8. Onde estão previstas as responsabilidades civil, administrativa e penal e como 
podem ser apuradas? 
A responsabilização civil dá-se pela Constituição, e a administrativa decorre da 
situação estatutária. Já a penal está prevista no respectivo Código Penal, em capítulo dedicado 
aos crimes funcionais (artigos 312 a 327). 
 
9. Que efeito tem a condenação criminal sobre as responsabilidades civil e 
administrativa? 
Considera-se o ilícito penal possuidor de maior relatividade sobre o civil e o 
administrativo, da qual a responsabilização penal implica o reconhecimento automático das 
outras duas. Assim, a condenação criminal em um delito funcional importará o 
reconhecimento, também, de culpa administrativa e civil.

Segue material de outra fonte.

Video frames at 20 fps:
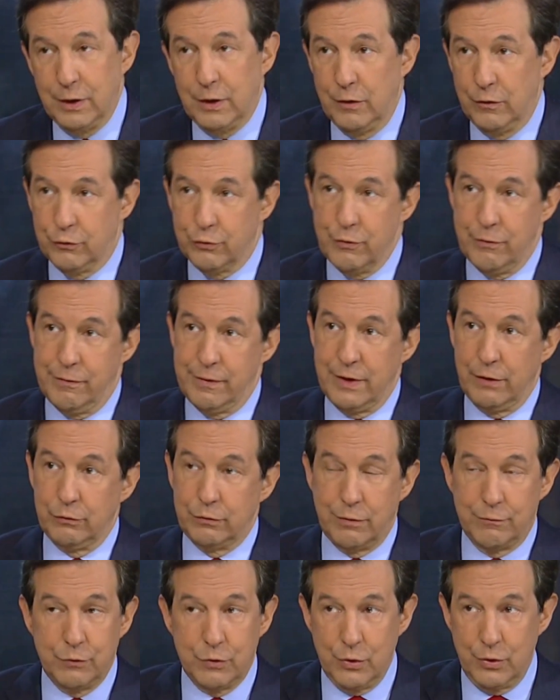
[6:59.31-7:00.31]
Conservatives
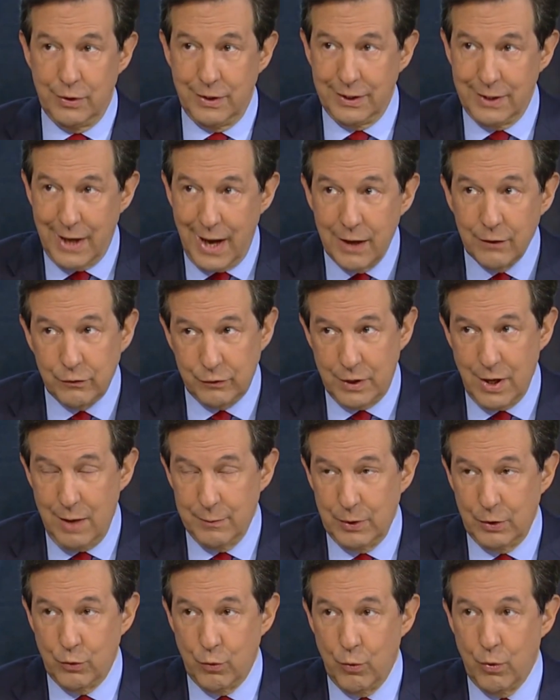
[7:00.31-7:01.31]
have turned against
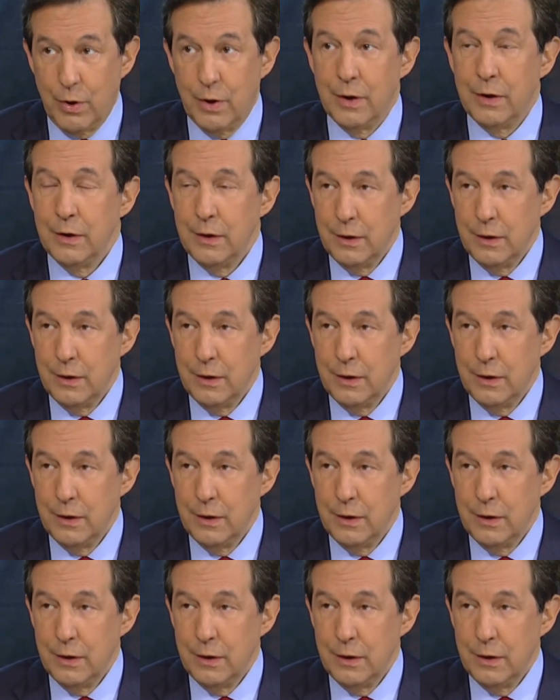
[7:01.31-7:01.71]
Common Core,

No entanto, a absolvição no crime 
nem sempre isentará o funcionário público destas responsabilidades, porque pode não ocorrer 
ilícito penal e mesmo assim existirem ilícitos administrativos e civis. 
 
10. O que é necessário para caracterizar a responsabilidade civil, como é apurada 
e quais são as consequências? 
Necessita-se para existência da responsabilidade civil que o ato culposo do servidor 
cause dano ao patrimônio da Administração. Sem o dano não se terá o fundamento para a 
responsabilização civil, que tem em vista a reparação material, pecuniária.